The shared-living part of the project has been under discussion for more than two years and already has won the needed city approvals and gained an Industrial Development Board PILOT tax break. That deal stipulated that the 68 shared residential units in Wisznia’s Two Saints project will be rent-controlled, with rents of $1,376 and $1,572 per month that are aimed at middle-income individuals and households making between $35,000 and $60,000 a year.
Wisznia said he thinks that the tenants will include people employed in city hotels and restaurants, local government employees, students and others who otherwise would find living in the city center prohibitively costly.
There is a lot at stake for Wisznia, who is close to finishing a $50 million mixed-use development, The Garage, that is on the same city block as the Two Saints site and that includes luxury apartments and condominiums in a building that also features car elevators.
Wisznia has also been cooperating with the Woodward-Audubon joint venture that is developing another $50 million-plus mixed-use project on the block: The Julia on St. Charles. A Woodward executive, William Hoffman, turned up at the neighborhood meeting to lend support for the Two Saints proposal.
„Between The Julia and The Garage and Two Saints, there’s $150 million in real estate being developed in one city block,” said Wisznia. „We would do nothing to negatively impact the investment. We need to complement what they’re doing, and they need to complement what we’re doing.”
He said that every aspect of the Two Saints development has been thought out with the neighborhood’s character in mind, as well as the kind of change that he feels is necessary to move it forward.
„Our passion is solving housing in a creative way, to make it more inclusive than it is and giving people an opportunity to live closer to where they work,” he said.
Wisznia teamed with a New York company called Common to design the co-living operation so that it removes the „pinch points” that might otherwise make such arrangements unbearable for some.
„We keep the good parts of shared housing while removing the annoyances,” is Common’s slogan, and that means features at Two Saints such as a weekly cleaning service (free for the shared spaces, an additional fee for bedrooms), WiFi internet and other utilities as part of the rent, a free laundry room and some home supplies.
As for Punch Bowl Social, it was founded seven years ago by Mississippi native Robert Thompson.

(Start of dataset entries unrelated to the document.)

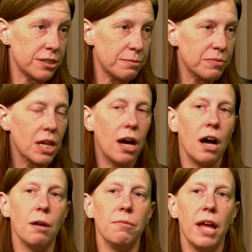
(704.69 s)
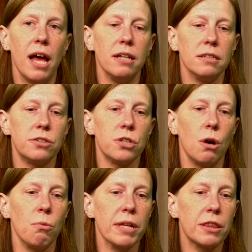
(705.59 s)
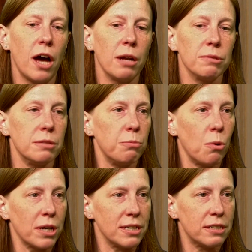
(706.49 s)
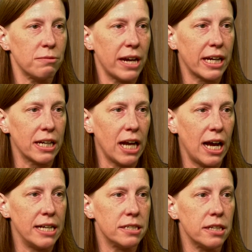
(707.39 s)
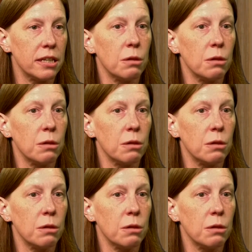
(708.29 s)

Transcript: Mm -hmm. um, and so we thought it was important to recognize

Besides a restaurant and bar, the concept includes bowling lanes, arcade games, darts, ping pong and karaoke rooms.
Thompson said that in the 18 outlets the chain has opened, from the first in Denver to the latest in Arlington, Virginia, they always aim to blend into their local neighborhoods.
„We cater to locals in every market we go into; we don’t really know how to market to tourists,” he said, aiming to allay fears of some residents that it would attract rowdy crowds.

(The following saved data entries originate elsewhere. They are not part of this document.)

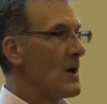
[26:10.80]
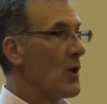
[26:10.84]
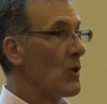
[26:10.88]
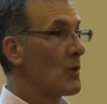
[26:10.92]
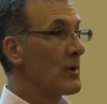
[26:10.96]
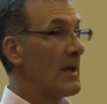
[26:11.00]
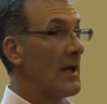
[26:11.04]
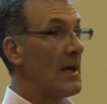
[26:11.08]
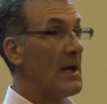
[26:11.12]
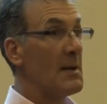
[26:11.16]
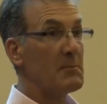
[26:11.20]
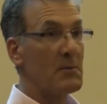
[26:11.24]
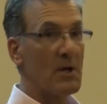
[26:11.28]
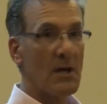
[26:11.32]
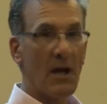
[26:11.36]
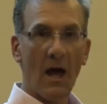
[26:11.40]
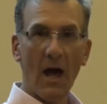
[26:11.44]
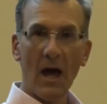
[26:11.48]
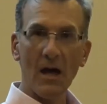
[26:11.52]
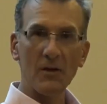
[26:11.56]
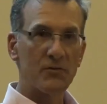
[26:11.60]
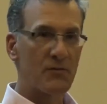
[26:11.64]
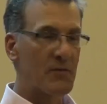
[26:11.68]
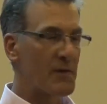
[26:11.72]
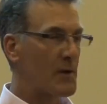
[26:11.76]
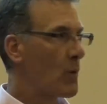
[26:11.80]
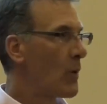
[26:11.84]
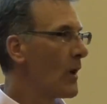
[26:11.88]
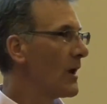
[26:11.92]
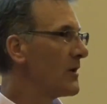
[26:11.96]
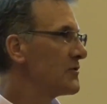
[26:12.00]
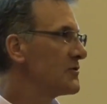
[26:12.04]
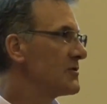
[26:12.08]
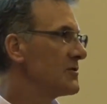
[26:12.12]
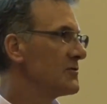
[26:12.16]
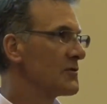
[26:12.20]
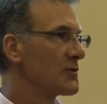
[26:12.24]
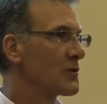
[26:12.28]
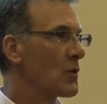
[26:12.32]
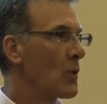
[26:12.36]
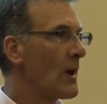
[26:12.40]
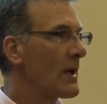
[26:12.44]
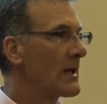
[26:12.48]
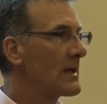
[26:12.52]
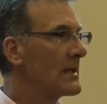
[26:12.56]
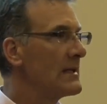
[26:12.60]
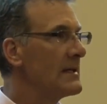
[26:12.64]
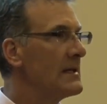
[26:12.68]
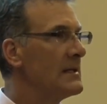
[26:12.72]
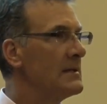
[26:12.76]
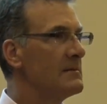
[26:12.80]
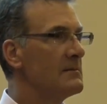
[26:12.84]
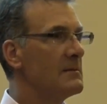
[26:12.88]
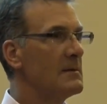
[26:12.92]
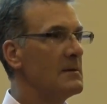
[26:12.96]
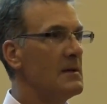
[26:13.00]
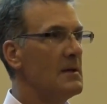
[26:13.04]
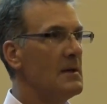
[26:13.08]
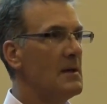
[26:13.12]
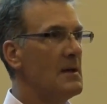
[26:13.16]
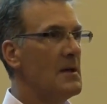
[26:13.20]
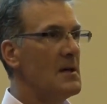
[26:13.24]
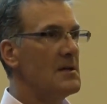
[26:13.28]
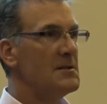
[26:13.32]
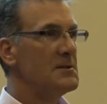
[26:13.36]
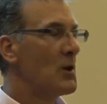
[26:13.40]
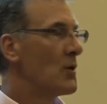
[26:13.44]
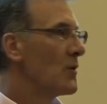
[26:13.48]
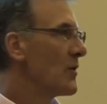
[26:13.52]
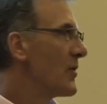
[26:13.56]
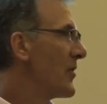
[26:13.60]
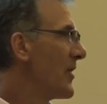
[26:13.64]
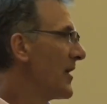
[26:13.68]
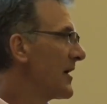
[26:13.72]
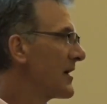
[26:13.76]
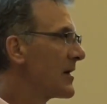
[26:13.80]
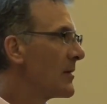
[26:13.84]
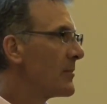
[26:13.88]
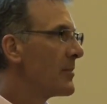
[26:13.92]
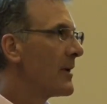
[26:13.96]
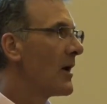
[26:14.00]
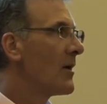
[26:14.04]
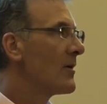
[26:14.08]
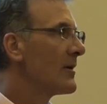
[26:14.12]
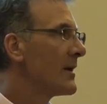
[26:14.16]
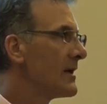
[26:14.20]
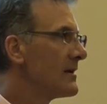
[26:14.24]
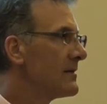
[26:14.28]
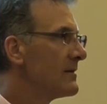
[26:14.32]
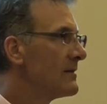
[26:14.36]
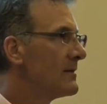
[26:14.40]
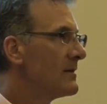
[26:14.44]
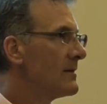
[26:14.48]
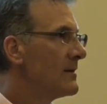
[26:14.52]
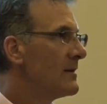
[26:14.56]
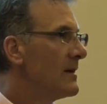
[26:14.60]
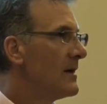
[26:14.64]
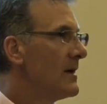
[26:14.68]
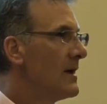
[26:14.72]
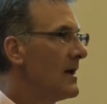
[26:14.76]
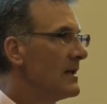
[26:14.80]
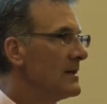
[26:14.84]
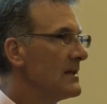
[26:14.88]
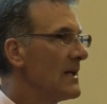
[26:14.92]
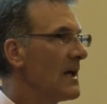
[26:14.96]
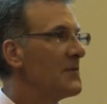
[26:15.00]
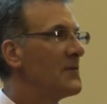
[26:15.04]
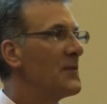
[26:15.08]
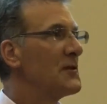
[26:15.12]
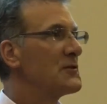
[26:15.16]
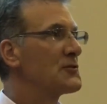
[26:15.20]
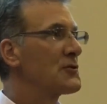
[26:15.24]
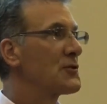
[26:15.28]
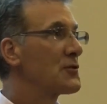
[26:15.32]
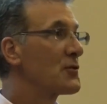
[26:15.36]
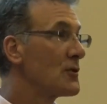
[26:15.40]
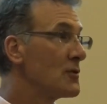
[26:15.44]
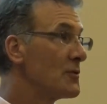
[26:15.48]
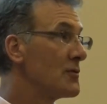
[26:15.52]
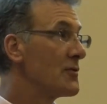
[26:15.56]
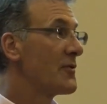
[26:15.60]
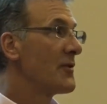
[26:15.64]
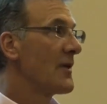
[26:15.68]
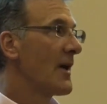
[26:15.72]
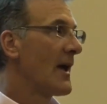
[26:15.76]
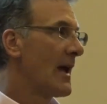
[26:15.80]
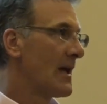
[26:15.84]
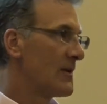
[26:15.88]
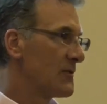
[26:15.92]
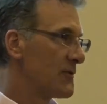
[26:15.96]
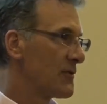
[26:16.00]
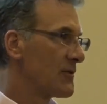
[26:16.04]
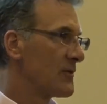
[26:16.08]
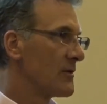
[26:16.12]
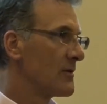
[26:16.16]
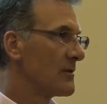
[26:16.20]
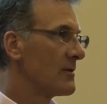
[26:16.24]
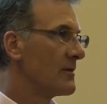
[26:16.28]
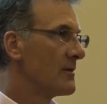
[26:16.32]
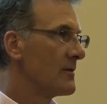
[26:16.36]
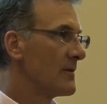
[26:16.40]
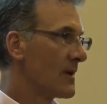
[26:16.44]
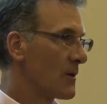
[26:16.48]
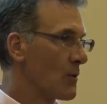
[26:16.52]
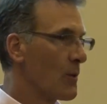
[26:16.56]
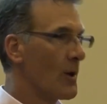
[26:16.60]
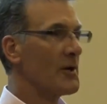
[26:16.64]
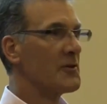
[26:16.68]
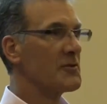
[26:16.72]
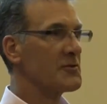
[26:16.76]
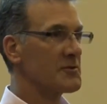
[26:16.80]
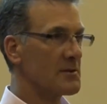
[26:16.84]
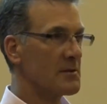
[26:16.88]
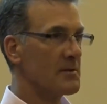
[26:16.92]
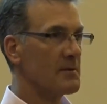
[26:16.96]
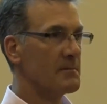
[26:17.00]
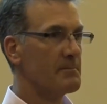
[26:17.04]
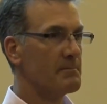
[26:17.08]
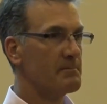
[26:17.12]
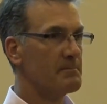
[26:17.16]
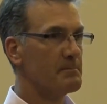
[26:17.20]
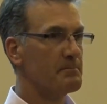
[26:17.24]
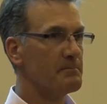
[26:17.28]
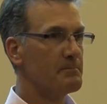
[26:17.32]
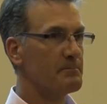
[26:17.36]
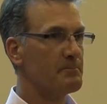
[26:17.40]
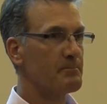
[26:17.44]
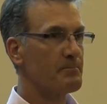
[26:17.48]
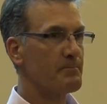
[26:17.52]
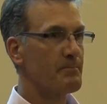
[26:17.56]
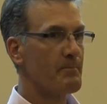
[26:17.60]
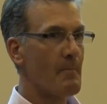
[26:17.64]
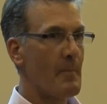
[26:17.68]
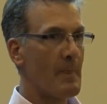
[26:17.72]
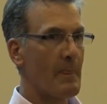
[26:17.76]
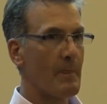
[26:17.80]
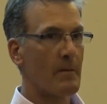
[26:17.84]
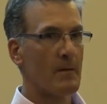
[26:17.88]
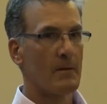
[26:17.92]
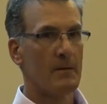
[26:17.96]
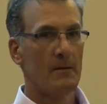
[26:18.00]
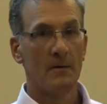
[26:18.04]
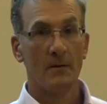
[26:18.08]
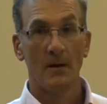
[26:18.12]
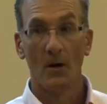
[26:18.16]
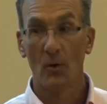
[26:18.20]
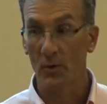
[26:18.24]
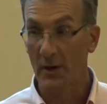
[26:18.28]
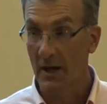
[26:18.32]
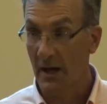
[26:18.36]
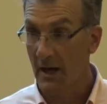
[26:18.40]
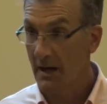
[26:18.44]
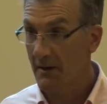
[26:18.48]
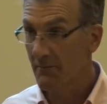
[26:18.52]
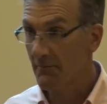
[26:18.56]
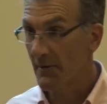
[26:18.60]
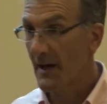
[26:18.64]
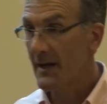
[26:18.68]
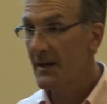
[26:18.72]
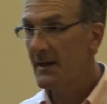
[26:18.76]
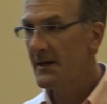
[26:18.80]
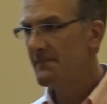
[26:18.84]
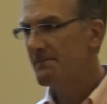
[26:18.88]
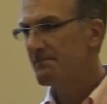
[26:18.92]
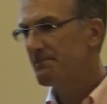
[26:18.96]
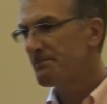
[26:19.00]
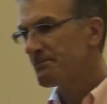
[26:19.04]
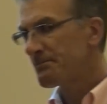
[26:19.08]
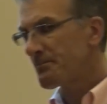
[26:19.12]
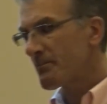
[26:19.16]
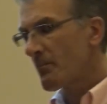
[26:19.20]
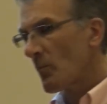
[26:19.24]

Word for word: Okay, I'm going to ask the questions quickly. Don't think about it. Let the truth answer the question. Okay, ready?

Simcha Ward, who is working on the project for Wisznia, said Punch Bowl Social is the kind of „experiential retailer” that brings city streets back to life. He said the developer also expects to close soon on a deal for a similar type of retailer for the ground-floor space at The Garage on Carondelet Street, as part of the effort to transform that whole block, making the area much more bustling.

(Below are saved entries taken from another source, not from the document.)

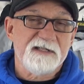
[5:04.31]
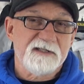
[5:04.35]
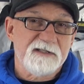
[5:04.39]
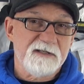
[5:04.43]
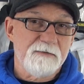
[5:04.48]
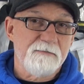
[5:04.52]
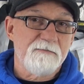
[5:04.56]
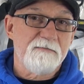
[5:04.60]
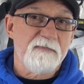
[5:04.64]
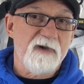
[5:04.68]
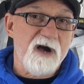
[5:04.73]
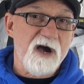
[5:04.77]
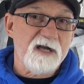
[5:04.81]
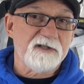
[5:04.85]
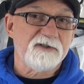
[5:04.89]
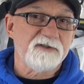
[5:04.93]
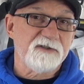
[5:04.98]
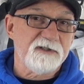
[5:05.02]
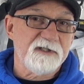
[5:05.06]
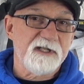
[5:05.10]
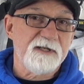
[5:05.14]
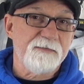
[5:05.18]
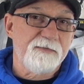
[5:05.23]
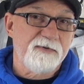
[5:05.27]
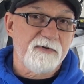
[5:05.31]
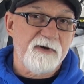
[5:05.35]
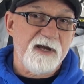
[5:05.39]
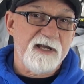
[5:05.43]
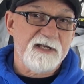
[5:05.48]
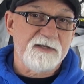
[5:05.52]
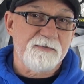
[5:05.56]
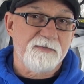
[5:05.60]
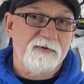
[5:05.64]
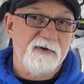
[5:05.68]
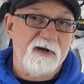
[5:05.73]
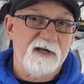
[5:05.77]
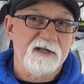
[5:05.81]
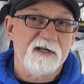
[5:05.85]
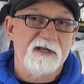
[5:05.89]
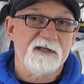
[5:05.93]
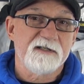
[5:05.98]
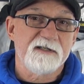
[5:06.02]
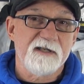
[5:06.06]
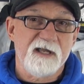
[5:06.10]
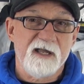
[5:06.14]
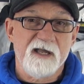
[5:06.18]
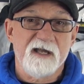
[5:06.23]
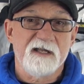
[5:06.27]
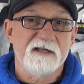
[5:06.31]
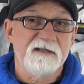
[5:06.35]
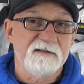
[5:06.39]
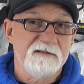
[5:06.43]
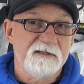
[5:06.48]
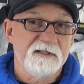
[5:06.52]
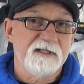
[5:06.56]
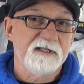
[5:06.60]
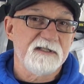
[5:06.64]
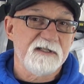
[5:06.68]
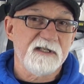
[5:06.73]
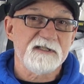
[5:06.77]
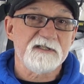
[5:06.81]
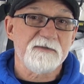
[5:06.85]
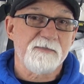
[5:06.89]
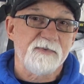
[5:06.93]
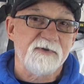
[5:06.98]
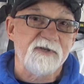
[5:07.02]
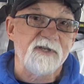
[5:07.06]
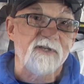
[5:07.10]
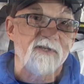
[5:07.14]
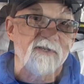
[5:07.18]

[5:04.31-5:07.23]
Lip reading: It's a moderately priced product, and it does a pretty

„Neighborhoods are always changing, and it’s important for me personally, as an urbanist and as someone who cycles, that we ensure we have a broad diversity of people and opportunities in the center of our city (to) increase street-level activity in the CBD,” Ward said.
Another selling point the developers hope will sway people is the 200 jobs that they say Punch Bowl Social will create.
Banks, whose opinion on the project will likely be key in the City Council’s decision, was noncommittal in responding to Sharpe’s email. He said he „appreciates (her) concerns and will take this into consideration.”
Banks’ director of land use, Jenna Burke, said her boss „is passionate about affordable housing and is very, very determined to ensure that people who work in New Orleans will also be able to continue to live in the city.”
She said Banks also will scrutinize any project „block by block” to ensure that it fits in with the neighborhood aesthetic.